The onus is on policyholders to check what’s covered, what’s excluded and how much will be paid, says Gerhard van Emmenis, Bonitas Medical Fund acting principal officer.
Gap cover contributions are not tax deductible, says Van Emmenis.
As with most insurance policies, [even] if you never claim you never get your premiums back, says Ross.
Who should get gap cover?
The general consensus seems to be, everyone who has medical aid.
All medical aid members who don’t want to risk having to cover a partial payment (if they see someone outside of their network or who charges above medical scheme rates), should have a top-up/gap cover policy, says Larkan.
Narun says it’s useful when having children, “as many medical aid options do not cover treatment provided in the casualty ward (which is most common with smaller children) and some of the gap cover options provide some coverage for these expenses.”
Oracle Broker Services independant financial planner Greg Katz adds that hospital births are often not covered in full.
“A relatively small premium a month could make a big difference,” says Krisascha Crafford, Glopin Healthcare Consultants marketing manager.
Van Emmenis is less enthusiastic. “Taking out gap cover is an individual choice based on a range of factors, centred on personal needs and the benefits of the medical aid plan you are currently on. Waiting periods, limits and exclusions do apply so it is by no means a cure-all solution to avoid co-payments.”
Tips in selecting gap cover
- Larkan: Find a good advisor. Few people are aware of the additional benefits available.
- Crafford: Choose an option which matches with your medical aid plan’s benefits. If a procedure is excluded on the medical aid, even if it’s a listed benefit in the gap policy, you can’t submit a claim. Generally, your medical aid should make a payment in order for you to have a gap cover claim. Always read the fine print on waiting periods.
- Narun: Understand your medical aid option/plan properly: know where shortfalls lie. Then see which gap cover option best fills those ‘holes’.
- Ross: Look for 500%/five times medical aid rate cover. Co-payment is a key benefit. Read and understand benefits and conditions.

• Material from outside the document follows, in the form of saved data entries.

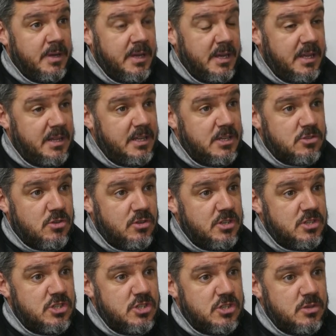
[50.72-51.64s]
in these
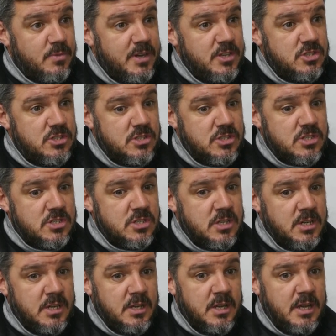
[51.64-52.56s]
kind of situations.
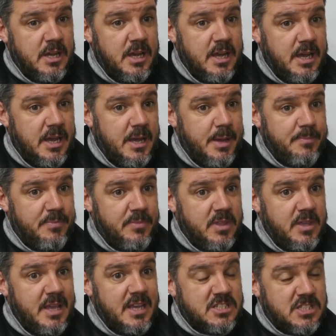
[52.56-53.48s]
Um,
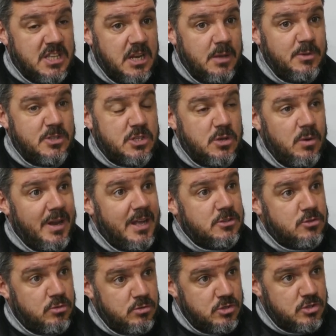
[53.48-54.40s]
yesterday, we two
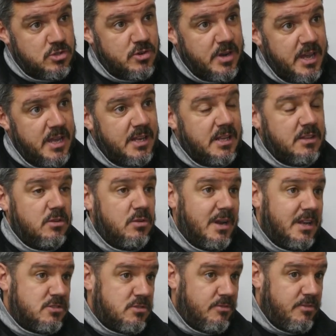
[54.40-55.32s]
lads couldn't train, they did a
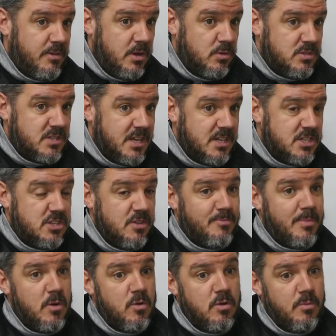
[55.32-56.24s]
lateral flow test,
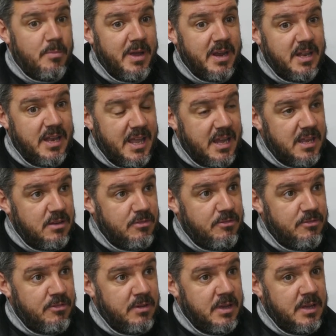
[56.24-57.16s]
they've both come back
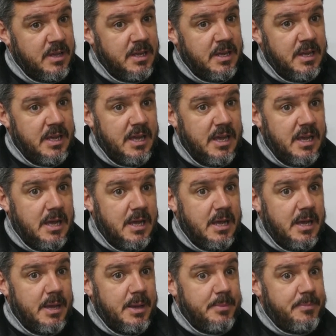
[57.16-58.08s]
negative.
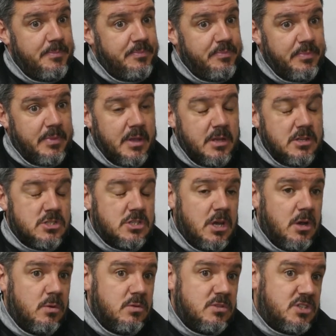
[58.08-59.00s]
Um,
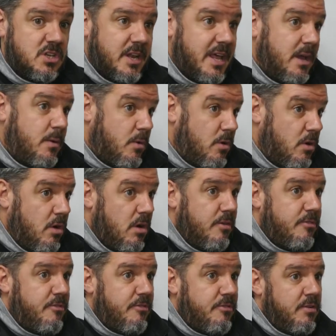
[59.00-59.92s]
so today we're
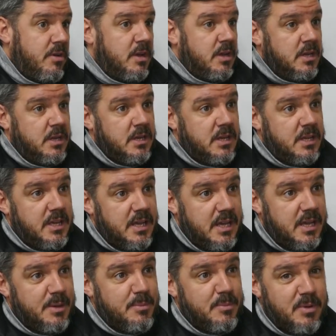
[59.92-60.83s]
off.
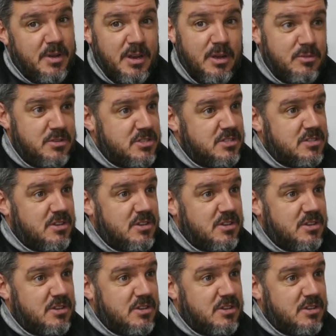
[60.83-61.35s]
Um, I know this isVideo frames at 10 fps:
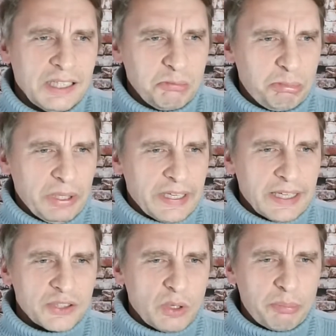But
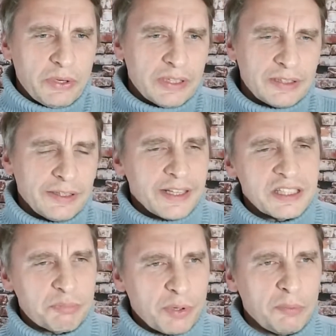yeah, so apparently
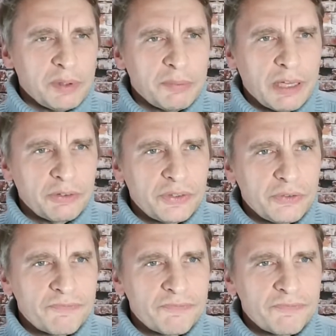that's a problem now too.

The scheme to which gap cover attaches can be complex – consult an expert for advice.
- McWilliam: You need not disclose that you have gap cover.
- Eliason: Shop around: different plans offer different benefits.
White says: “As long as there is a difference in what medical aids cover and what providers charge there will always be a need/space for gap cover products.”
“Given the significant treatment cost shortfalls that medical aid members face, gap cover is becoming an ever-more important means of financial protection and an essential means of ensuring access to the best treatment…,” says McWilliam.
“In the short term, [gap cover products] will remain in the current form – although some changes will be forced upon the providers given open enrolment, the popularity of the product, the increasing information shared about the benefits, and the ever-increasing level of claims to be experienced as the awareness thereof grows,” says Larkan.
The verdict is generally in favour of gap cover, although future premiums are a concern.
“Given the current climate and the current lack of regulation around specialists’ fees in particular, gap cover has become an integral part of the developing healthcare industry and will continue to provide this cover so long as its cost does not make the overall product cost too expensive for the market,” says Singleton.
Ross says based on the changes in legislation and the increase in utilisation there’ll definitely be hefty increases in premiums in years to come.
Narun concurs: “…many specialists have woken up to the fact that a patient having gap cover provides them with an opportunity to charge some really high rates.” This means gap cover providers have seen much higher claims over the past few years, resulting in higher increases in premiums.”
“Should doctors continue to charge the way they are charging, premiums will continue to rise. And at a point – despite medical scheme members having a dire need for gap cover – for many people it may just become unaffordable,” Larkan cautions.